====== STUDY MATERIAL

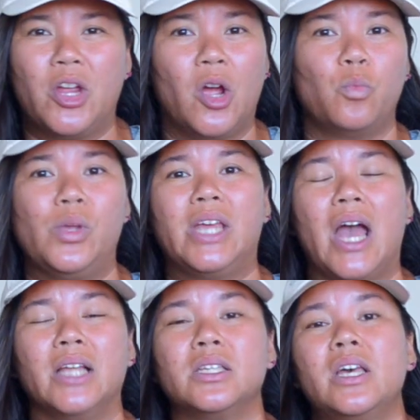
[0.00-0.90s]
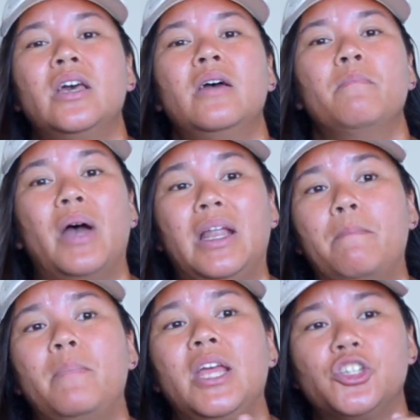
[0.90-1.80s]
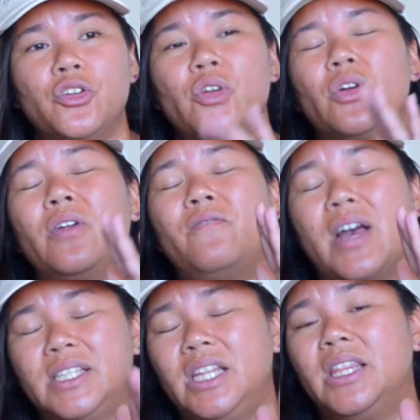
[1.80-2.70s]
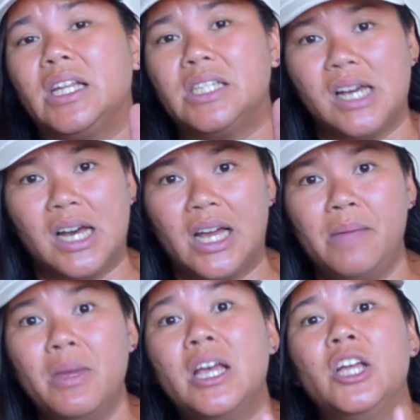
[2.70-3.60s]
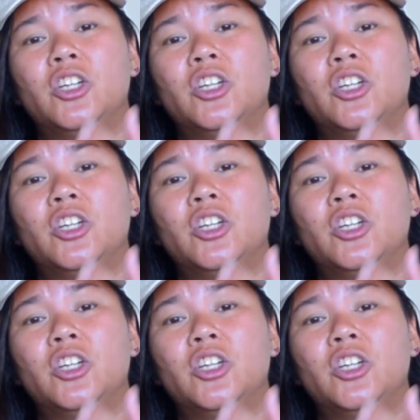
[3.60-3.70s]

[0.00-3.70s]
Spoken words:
on weekends, but make sure you're investing that time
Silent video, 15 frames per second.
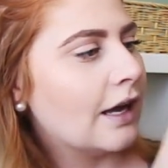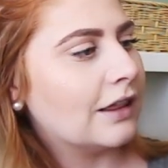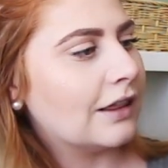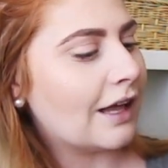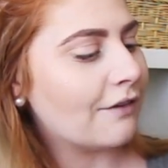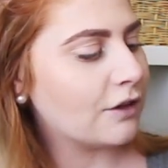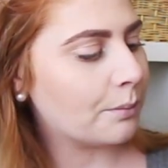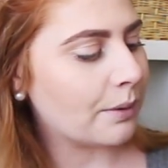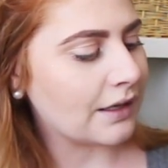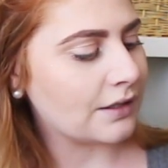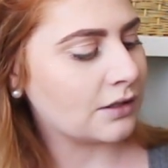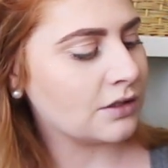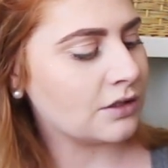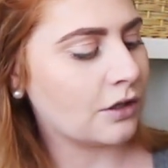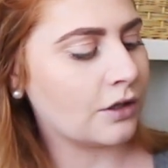Love the
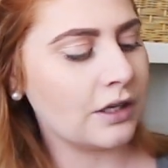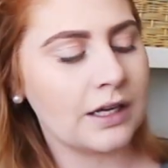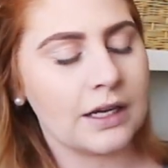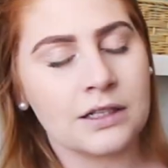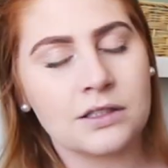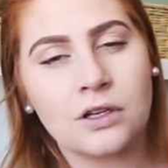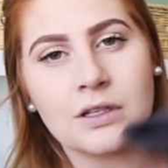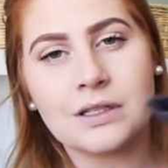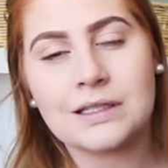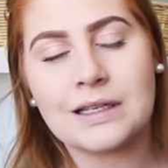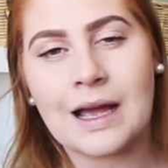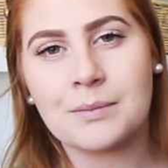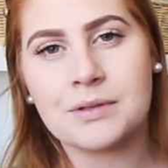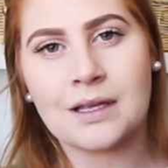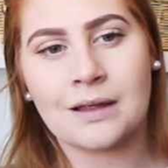buttons on it. It's got
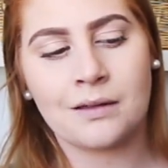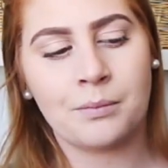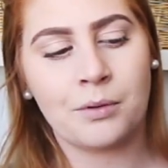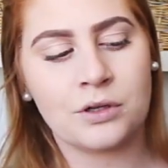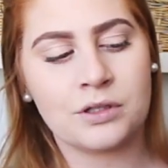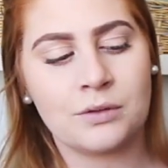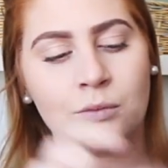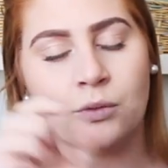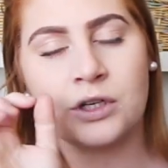snaps at the bottom,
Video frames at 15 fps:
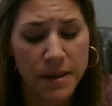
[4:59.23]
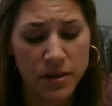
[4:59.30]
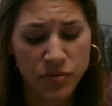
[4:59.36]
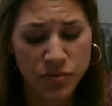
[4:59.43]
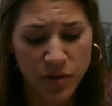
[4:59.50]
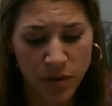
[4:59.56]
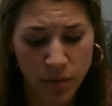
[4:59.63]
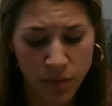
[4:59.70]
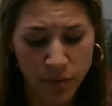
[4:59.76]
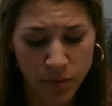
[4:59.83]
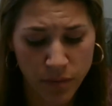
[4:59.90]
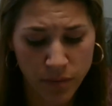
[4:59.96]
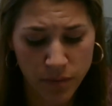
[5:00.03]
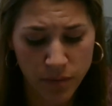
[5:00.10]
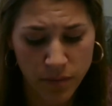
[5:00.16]

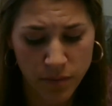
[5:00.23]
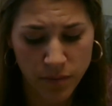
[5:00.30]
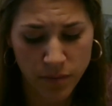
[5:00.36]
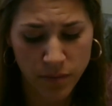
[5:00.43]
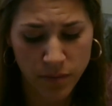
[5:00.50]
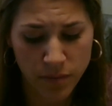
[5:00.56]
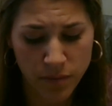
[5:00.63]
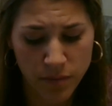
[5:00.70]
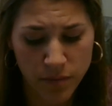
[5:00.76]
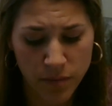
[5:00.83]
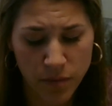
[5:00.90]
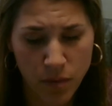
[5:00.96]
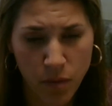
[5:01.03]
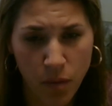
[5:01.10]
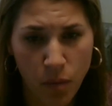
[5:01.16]
So
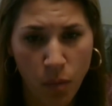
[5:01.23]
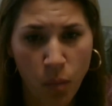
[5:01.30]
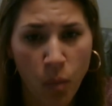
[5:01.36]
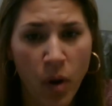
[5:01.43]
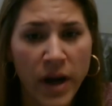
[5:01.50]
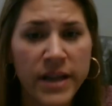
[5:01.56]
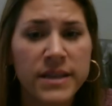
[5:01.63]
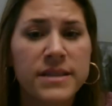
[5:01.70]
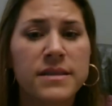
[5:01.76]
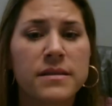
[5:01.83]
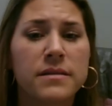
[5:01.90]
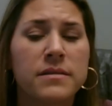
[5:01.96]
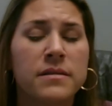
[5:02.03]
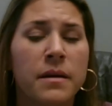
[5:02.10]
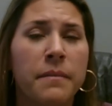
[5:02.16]
once
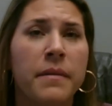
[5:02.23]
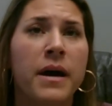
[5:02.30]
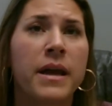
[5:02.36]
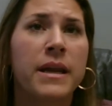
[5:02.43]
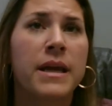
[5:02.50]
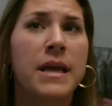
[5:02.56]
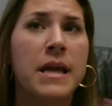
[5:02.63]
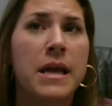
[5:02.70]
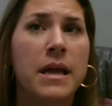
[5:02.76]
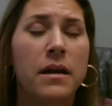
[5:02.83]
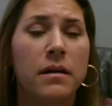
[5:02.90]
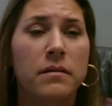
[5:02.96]
somebody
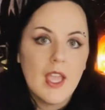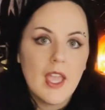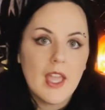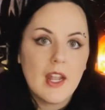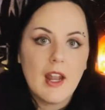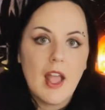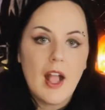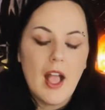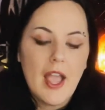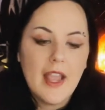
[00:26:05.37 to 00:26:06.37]
And
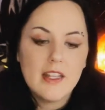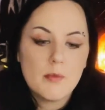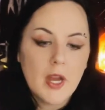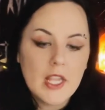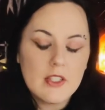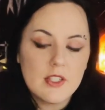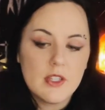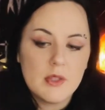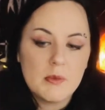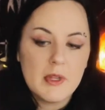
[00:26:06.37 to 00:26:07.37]
I hate to break it to
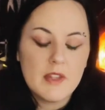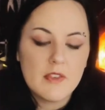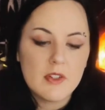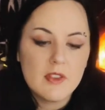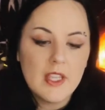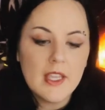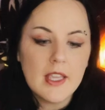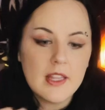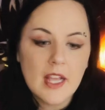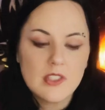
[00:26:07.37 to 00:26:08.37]
you, but if you're
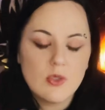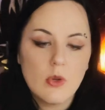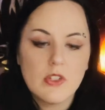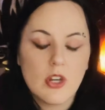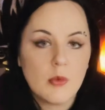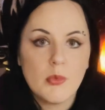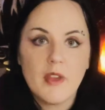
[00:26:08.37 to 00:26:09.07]
thinking that short term,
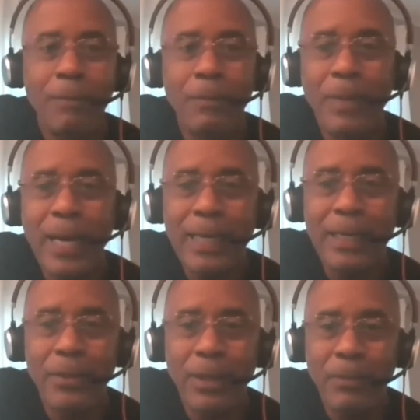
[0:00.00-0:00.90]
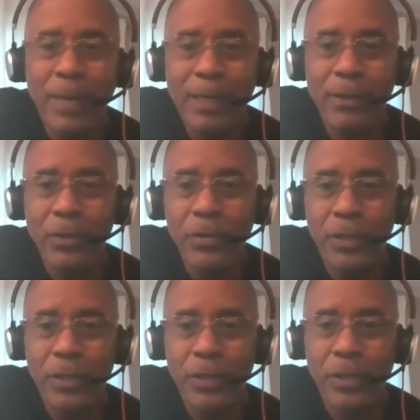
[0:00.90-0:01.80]
back in those
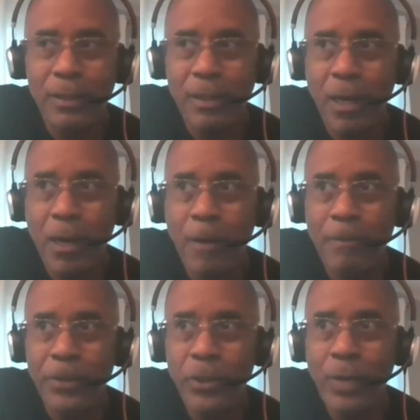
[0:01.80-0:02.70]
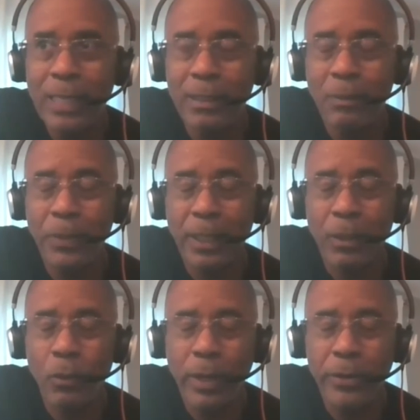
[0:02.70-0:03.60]
days, you had to pick
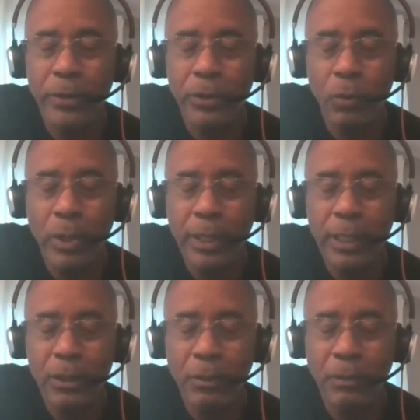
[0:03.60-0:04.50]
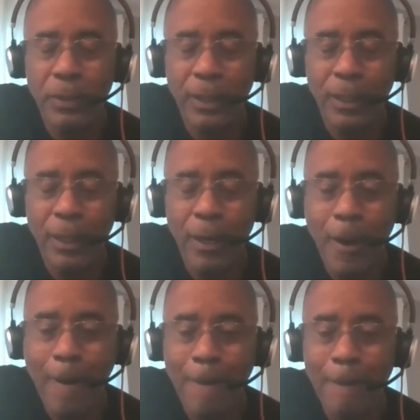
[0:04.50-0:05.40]
whether you wanted to be
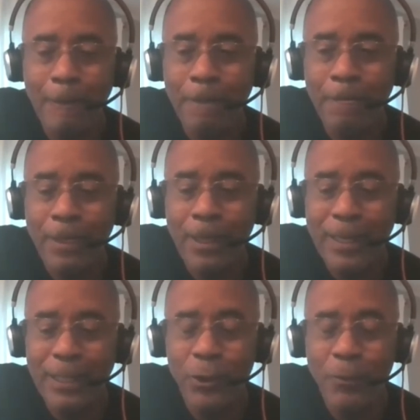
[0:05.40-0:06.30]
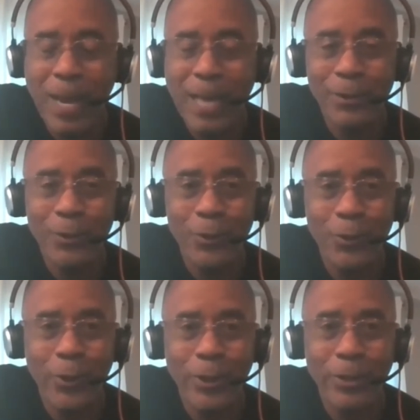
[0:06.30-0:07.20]
get your master's
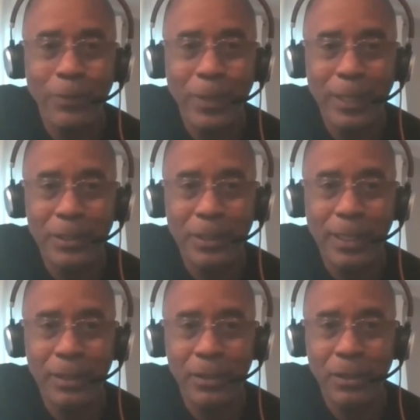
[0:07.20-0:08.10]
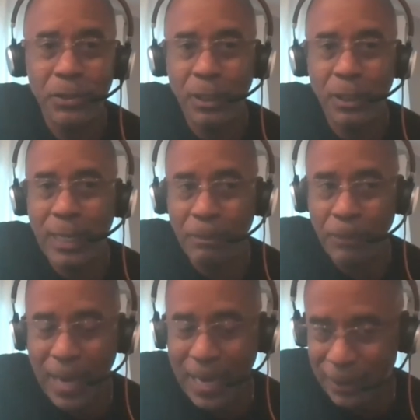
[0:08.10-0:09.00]
or your PhD. So she got
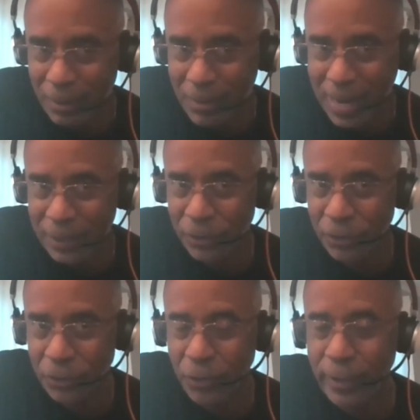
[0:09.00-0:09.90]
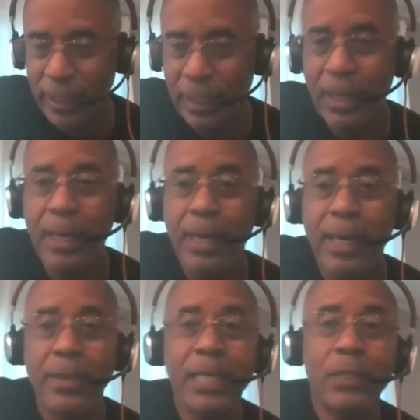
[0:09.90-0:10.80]
past the master's degree,
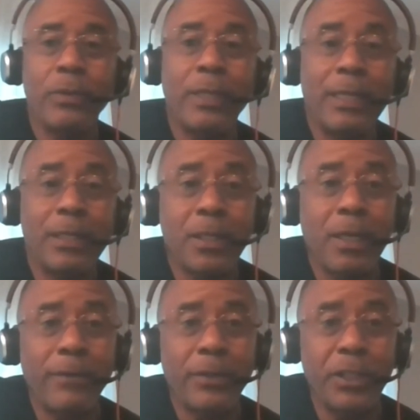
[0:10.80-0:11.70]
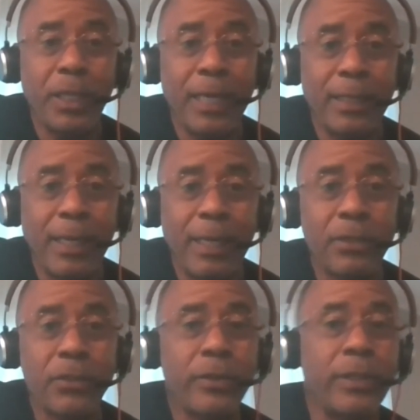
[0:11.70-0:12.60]
and that's when they discovered she had
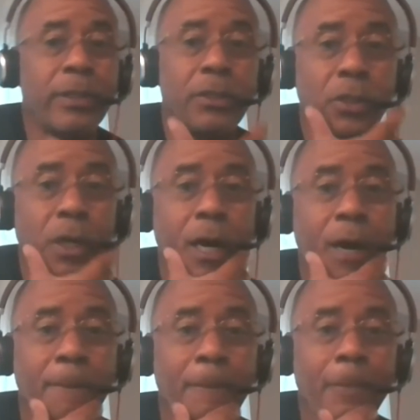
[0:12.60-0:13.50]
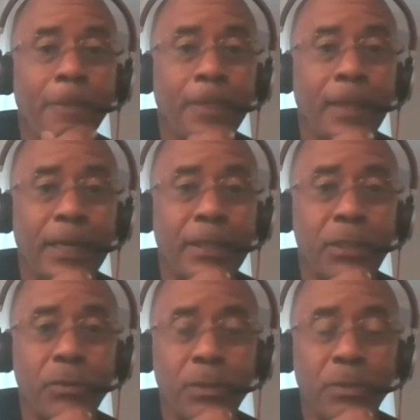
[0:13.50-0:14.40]
cancer in the jaw. And
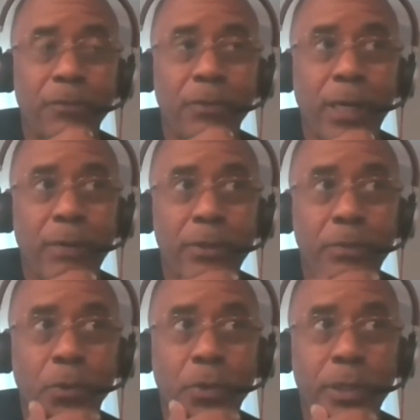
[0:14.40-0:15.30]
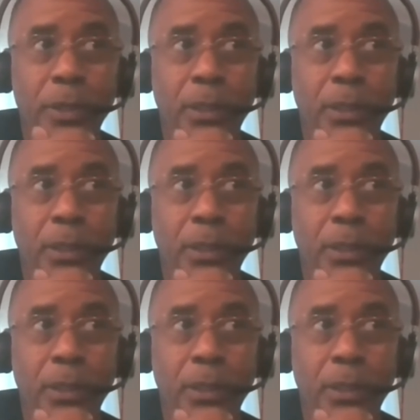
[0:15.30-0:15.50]
this was before I was born.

============

◆ **TASK DIRECTIONS**: Repeat the records above exactly, without any pictures.

◆ **EXERCISE ANSWER**:
[0.00-0.90s]
[0.90-1.80s]
[1.80-2.70s]
[2.70-3.60s]
[3.60-3.70s]

[0.00-3.70s]
Spoken words:
on weekends, but make sure you're investing that time
Silent video, 15 frames per second.
Love the
buttons on it. It's got
snaps at the bottom,
Video frames at 15 fps:
[4:59.23]
[4:59.30]
[4:59.36]
[4:59.43]
[4:59.50]
[4:59.56]
[4:59.63]
[4:59.70]
[4:59.76]
[4:59.83]
[4:59.90]
[4:59.96]
[5:00.03]
[5:00.10]
[5:00.16]

[5:00.23]
[5:00.30]
[5:00.36]
[5:00.43]
[5:00.50]
[5:00.56]
[5:00.63]
[5:00.70]
[5:00.76]
[5:00.83]
[5:00.90]
[5:00.96]
[5:01.03]
[5:01.10]
[5:01.16]
So
[5:01.23]
[5:01.30]
[5:01.36]
[5:01.43]
[5:01.50]
[5:01.56]
[5:01.63]
[5:01.70]
[5:01.76]
[5:01.83]
[5:01.90]
[5:01.96]
[5:02.03]
[5:02.10]
[5:02.16]
once
[5:02.23]
[5:02.30]
[5:02.36]
[5:02.43]
[5:02.50]
[5:02.56]
[5:02.63]
[5:02.70]
[5:02.76]
[5:02.83]
[5:02.90]
[5:02.96]
somebody
[00:26:05.37 to 00:26:06.37]
And
[00:26:06.37 to 00:26:07.37]
I hate to break it to
[00:26:07.37 to 00:26:08.37]
you, but if you're
[00:26:08.37 to 00:26:09.07]
thinking that short term,
[0:00.00-0:00.90]
[0:00.90-0:01.80]
back in those
[0:01.80-0:02.70]
[0:02.70-0:03.60]
days, you had to pick
[0:03.60-0:04.50]
[0:04.50-0:05.40]
whether you wanted to be
[0:05.40-0:06.30]
[0:06.30-0:07.20]
get your master's
[0:07.20-0:08.10]
[0:08.10-0:09.00]
or your PhD. So she got
[0:09.00-0:09.90]
[0:09.90-0:10.80]
past the master's degree,
[0:10.80-0:11.70]
[0:11.70-0:12.60]
and that's when they discovered she had
[0:12.60-0:13.50]
[0:13.50-0:14.40]
cancer in the jaw. And
[0:14.40-0:15.30]
[0:15.30-0:15.50]
this was before I was born.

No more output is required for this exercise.